Make a verbatim copy of all the records.

### Collected data
============

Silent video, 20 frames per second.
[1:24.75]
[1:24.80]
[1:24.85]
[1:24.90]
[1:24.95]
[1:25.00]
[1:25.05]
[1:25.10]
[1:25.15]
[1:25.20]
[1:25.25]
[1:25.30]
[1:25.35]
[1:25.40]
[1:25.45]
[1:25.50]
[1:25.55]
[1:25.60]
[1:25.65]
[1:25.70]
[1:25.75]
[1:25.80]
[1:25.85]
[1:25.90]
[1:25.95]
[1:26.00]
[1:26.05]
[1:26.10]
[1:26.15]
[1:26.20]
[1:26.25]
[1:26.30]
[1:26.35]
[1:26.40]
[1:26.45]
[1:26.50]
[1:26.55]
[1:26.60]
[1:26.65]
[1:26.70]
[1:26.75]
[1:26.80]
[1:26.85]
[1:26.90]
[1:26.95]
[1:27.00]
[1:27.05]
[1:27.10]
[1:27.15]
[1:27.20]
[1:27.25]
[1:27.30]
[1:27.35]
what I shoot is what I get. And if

============

### SOLVED EXERCISE
Silent video, 20 frames per second.
[1:24.75]
[1:24.80]
[1:24.85]
[1:24.90]
[1:24.95]
[1:25.00]
[1:25.05]
[1:25.10]
[1:25.15]
[1:25.20]
[1:25.25]
[1:25.30]
[1:25.35]
[1:25.40]
[1:25.45]
[1:25.50]
[1:25.55]
[1:25.60]
[1:25.65]
[1:25.70]
[1:25.75]
[1:25.80]
[1:25.85]
[1:25.90]
[1:25.95]
[1:26.00]
[1:26.05]
[1:26.10]
[1:26.15]
[1:26.20]
[1:26.25]
[1:26.30]
[1:26.35]
[1:26.40]
[1:26.45]
[1:26.50]
[1:26.55]
[1:26.60]
[1:26.65]
[1:26.70]
[1:26.75]
[1:26.80]
[1:26.85]
[1:26.90]
[1:26.95]
[1:27.00]
[1:27.05]
[1:27.10]
[1:27.15]
[1:27.20]
[1:27.25]
[1:27.30]
[1:27.35]
what I shoot is what I get. And if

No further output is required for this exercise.